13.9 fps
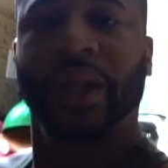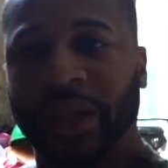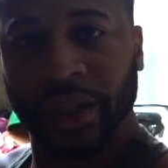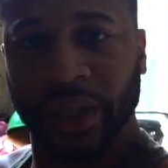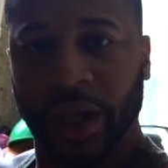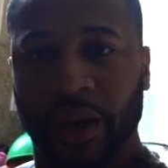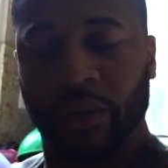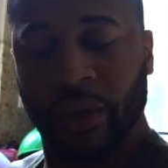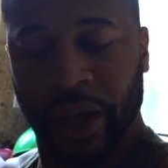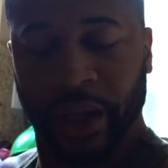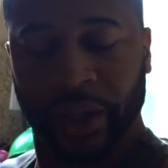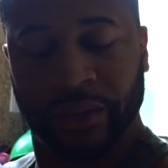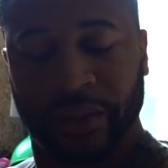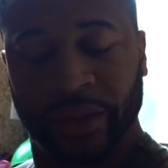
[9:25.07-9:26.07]
You know
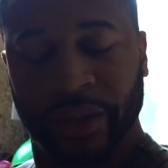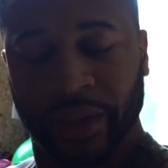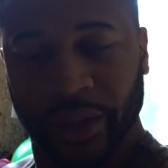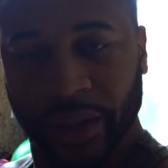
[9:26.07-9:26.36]
what?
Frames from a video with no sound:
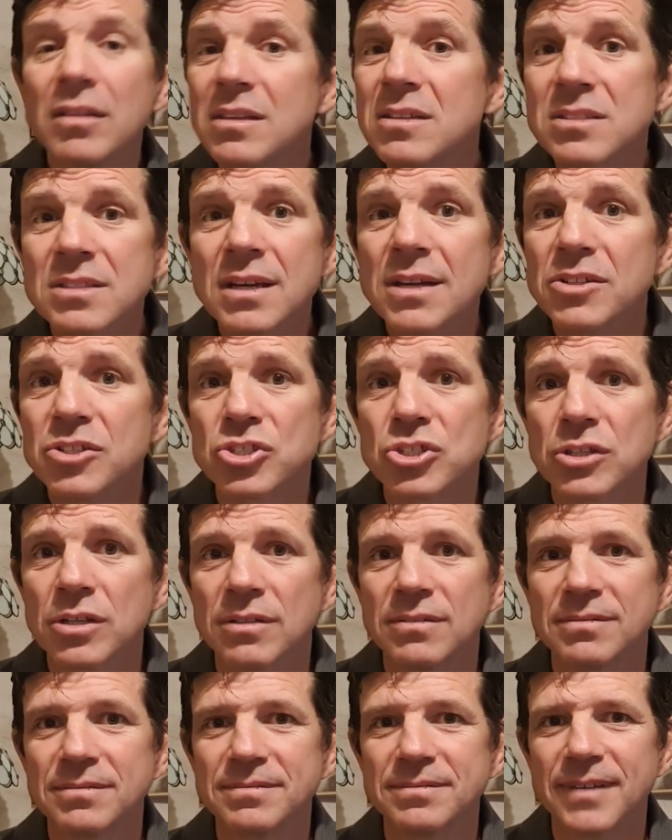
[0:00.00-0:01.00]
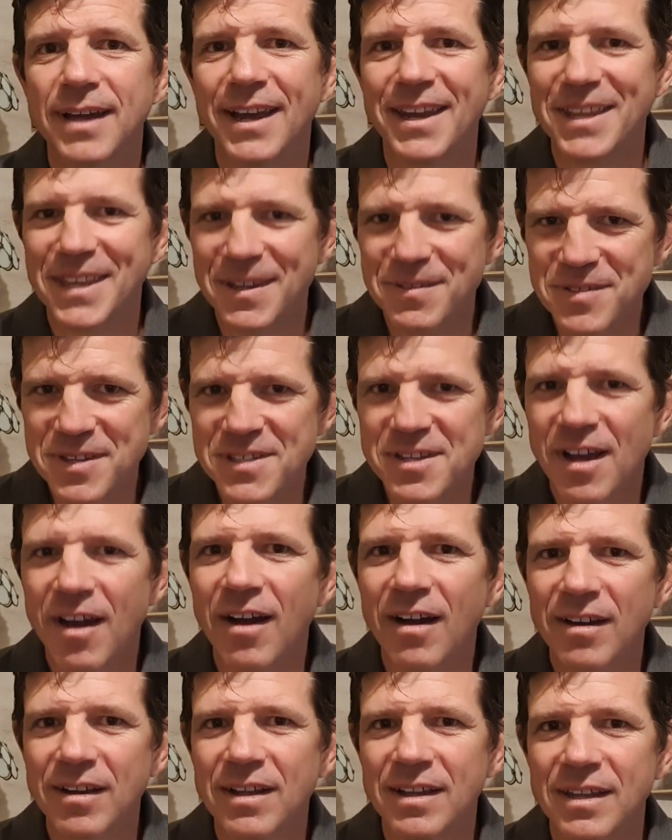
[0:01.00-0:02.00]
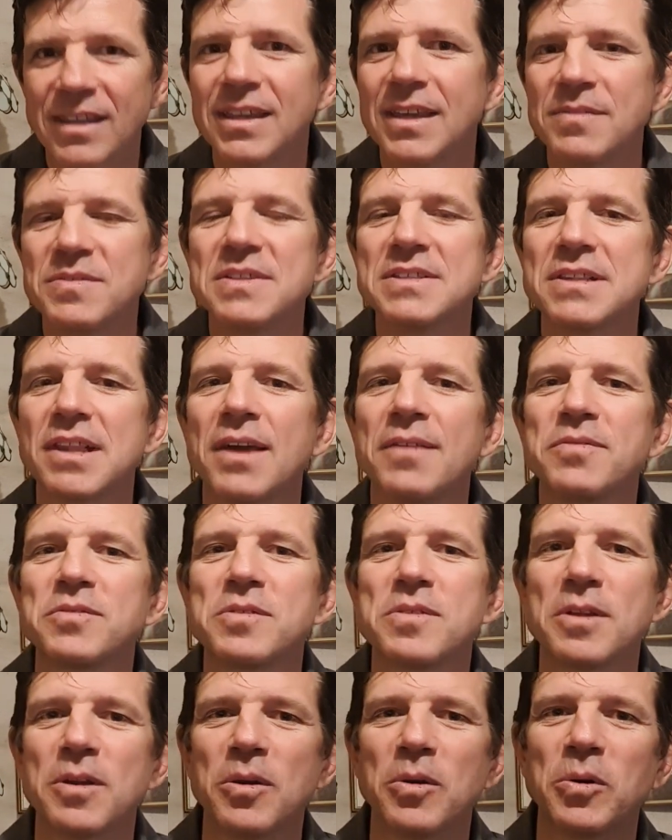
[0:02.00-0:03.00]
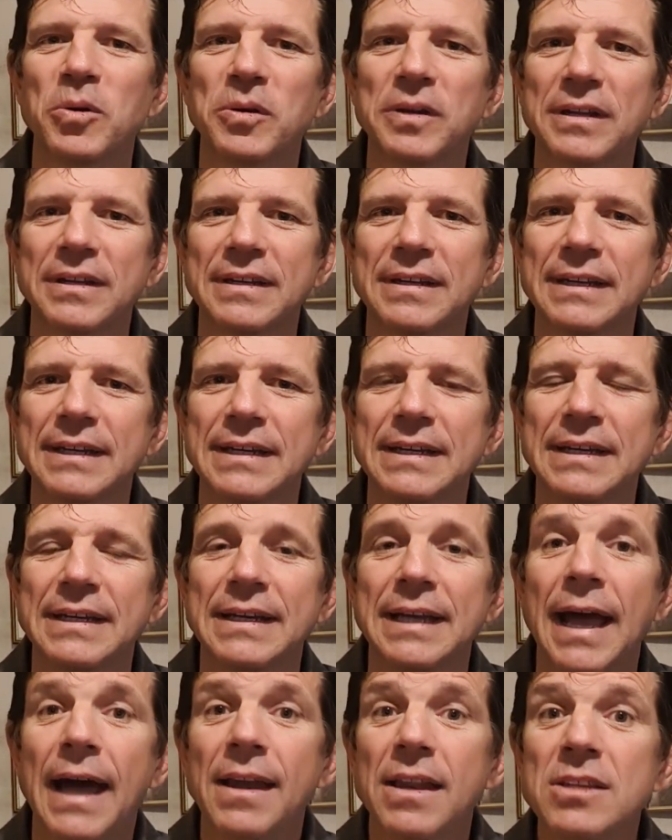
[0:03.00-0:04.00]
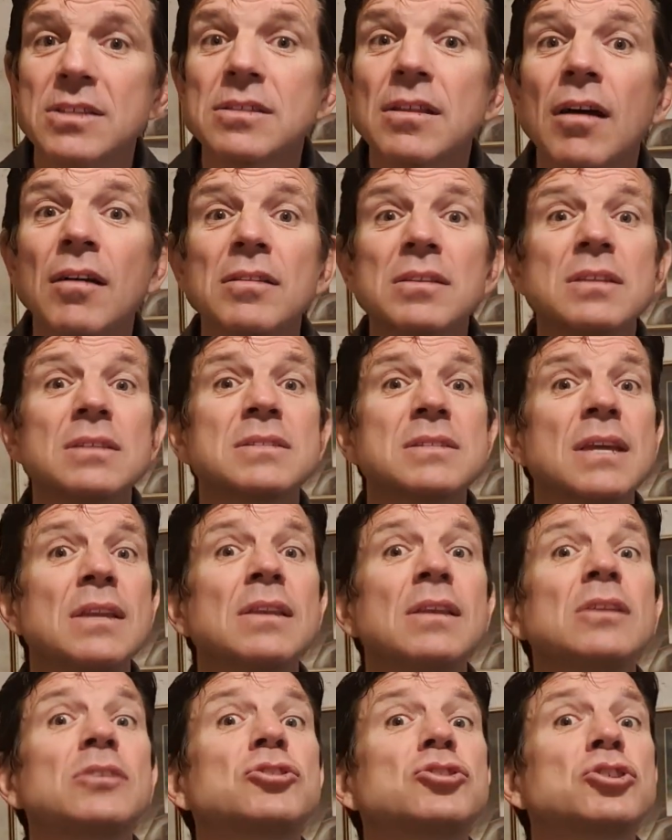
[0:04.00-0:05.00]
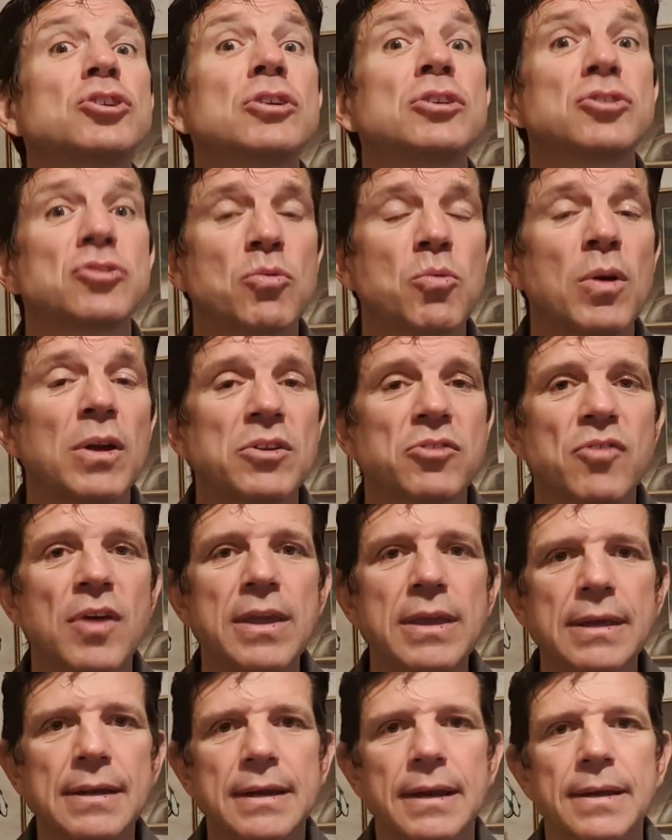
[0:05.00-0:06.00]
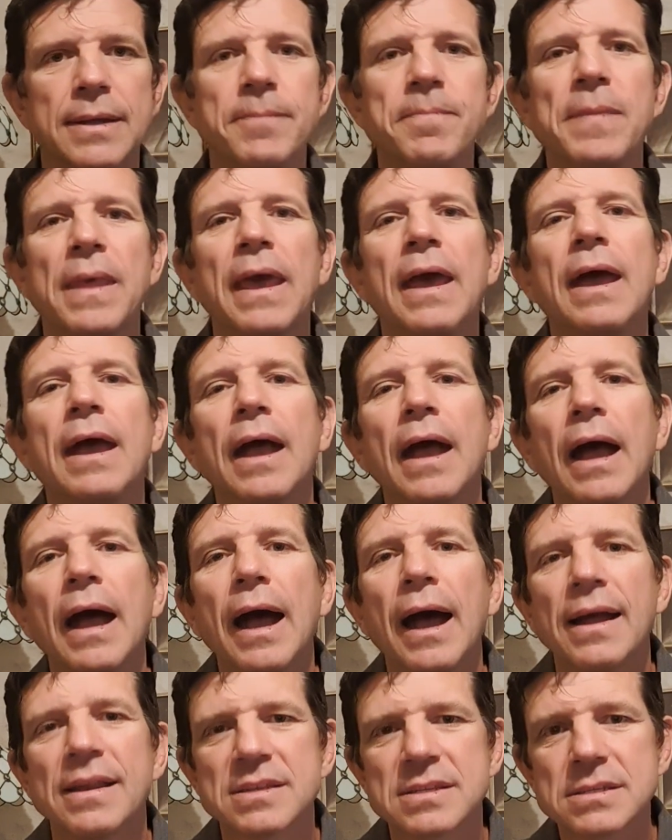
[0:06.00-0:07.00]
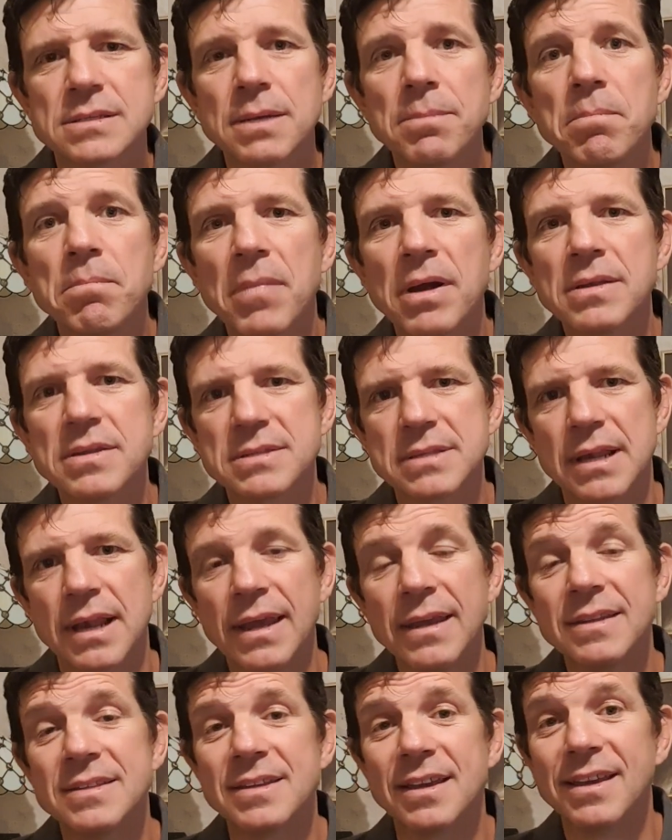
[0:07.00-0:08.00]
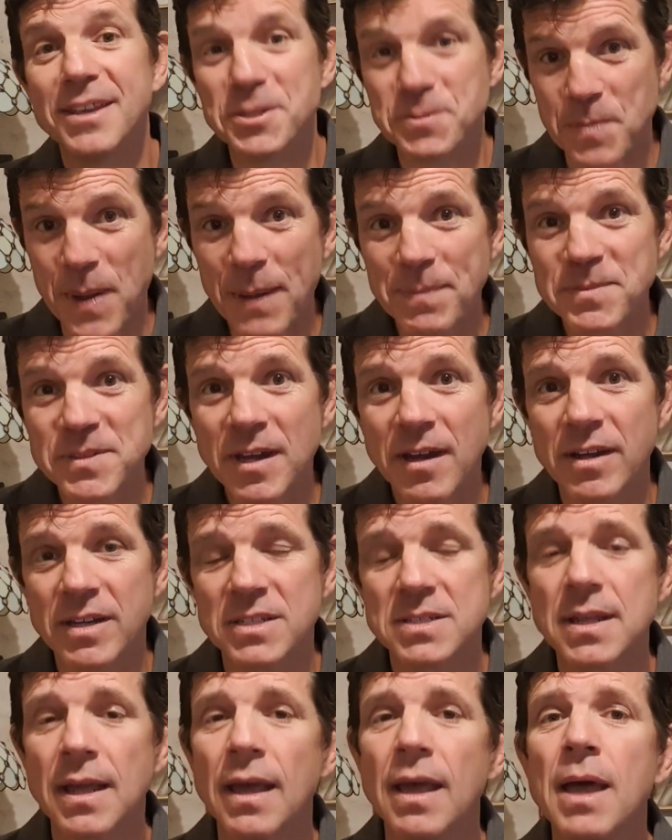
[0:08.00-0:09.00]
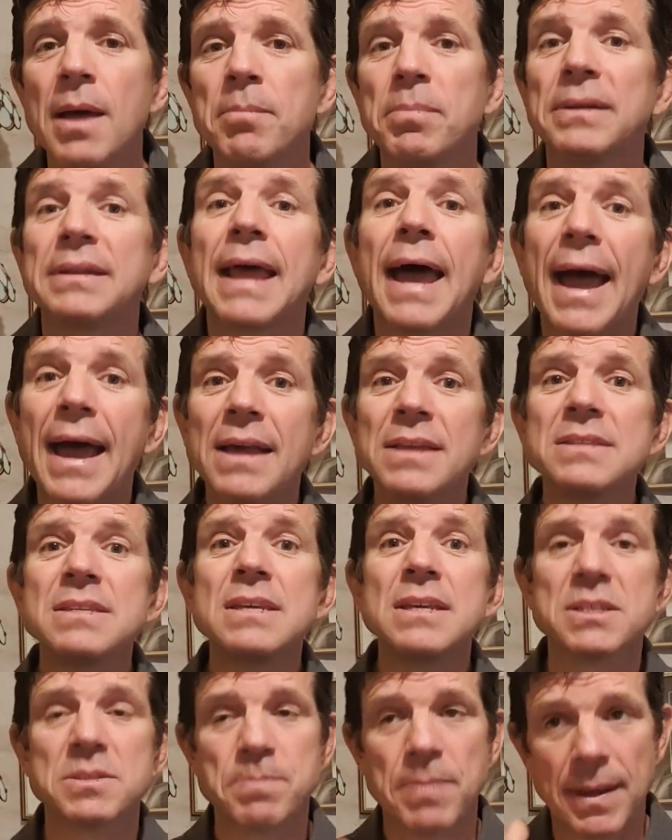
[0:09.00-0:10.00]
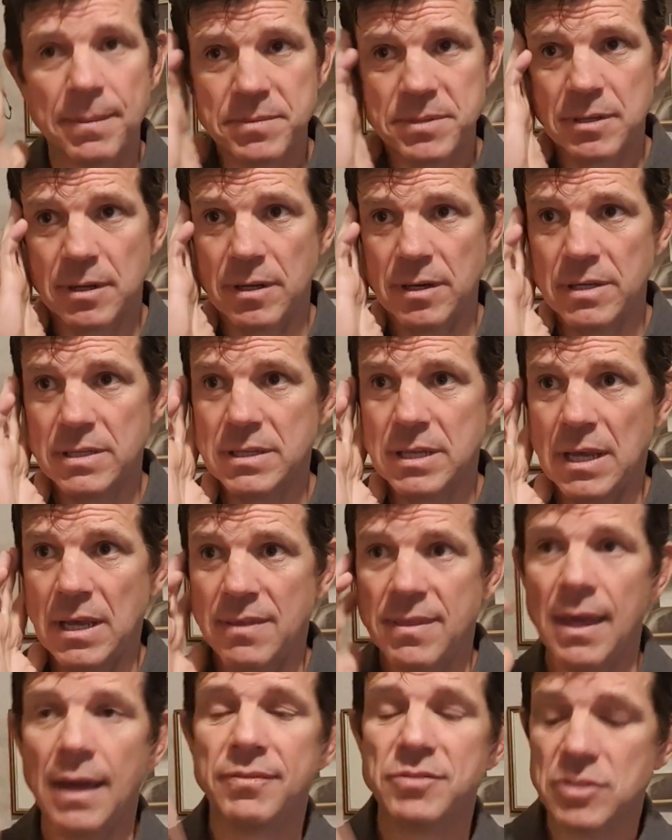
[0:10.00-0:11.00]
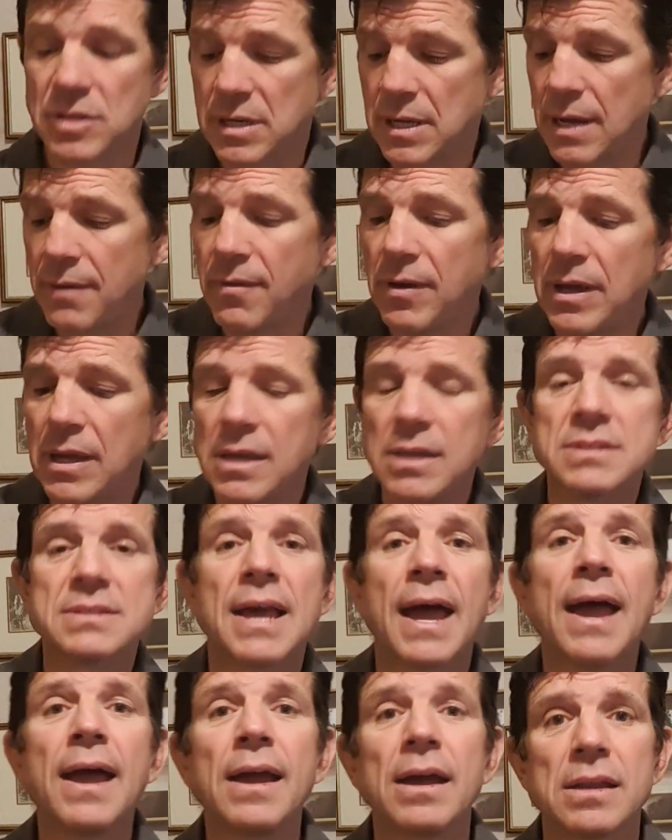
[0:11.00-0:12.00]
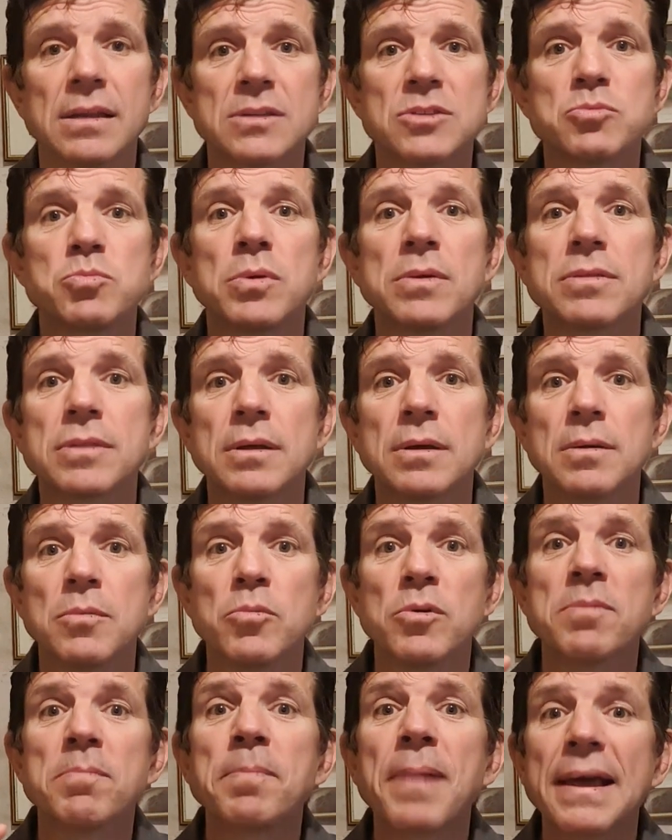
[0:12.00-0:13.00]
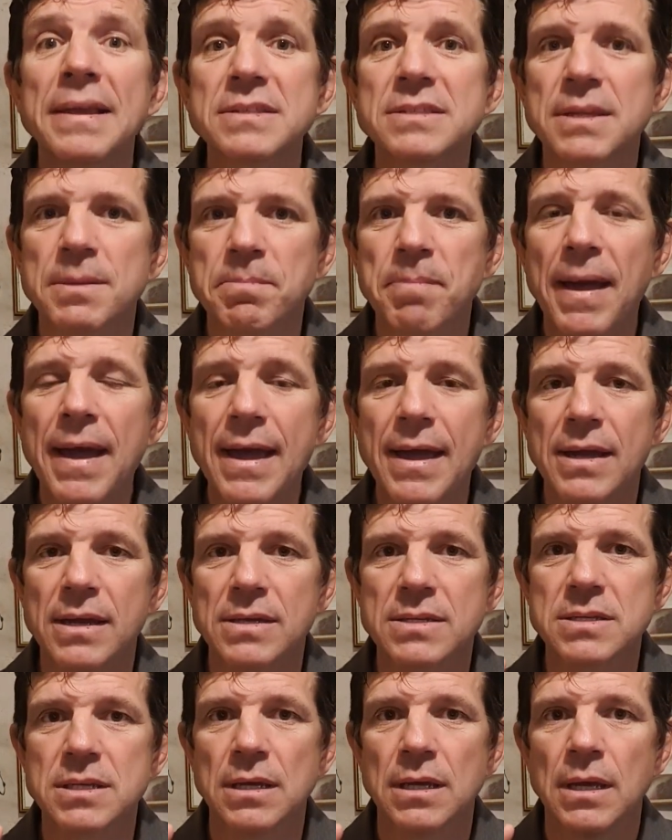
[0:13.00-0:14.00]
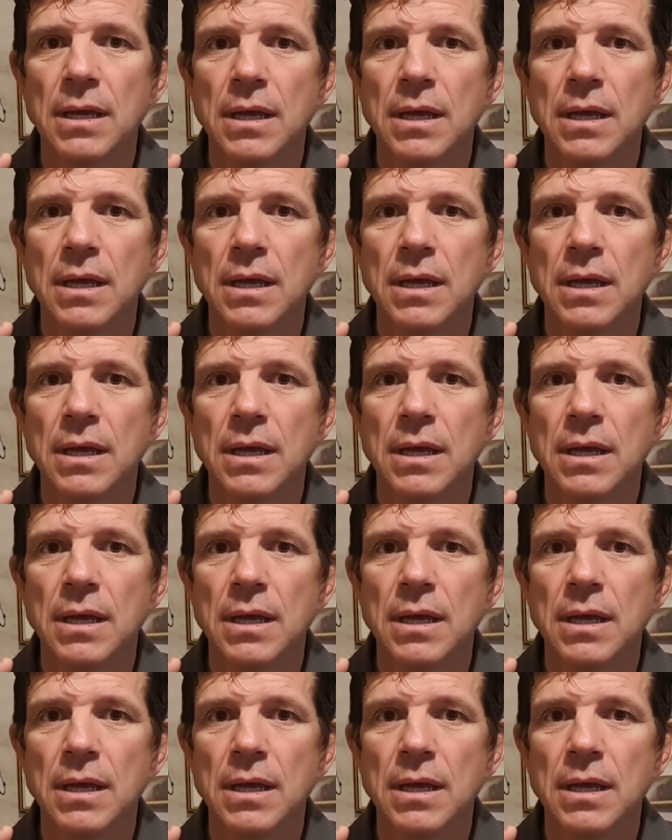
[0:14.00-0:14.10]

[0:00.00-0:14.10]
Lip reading: touched, and he gives his life to the Lord, and he starts attending church quite regularly. And some months later, he's baptized. But as he is baptized, they have to cover his hands with plastic bags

········

A single number is the whole answer: how many lines in the entries hold the word "with".

2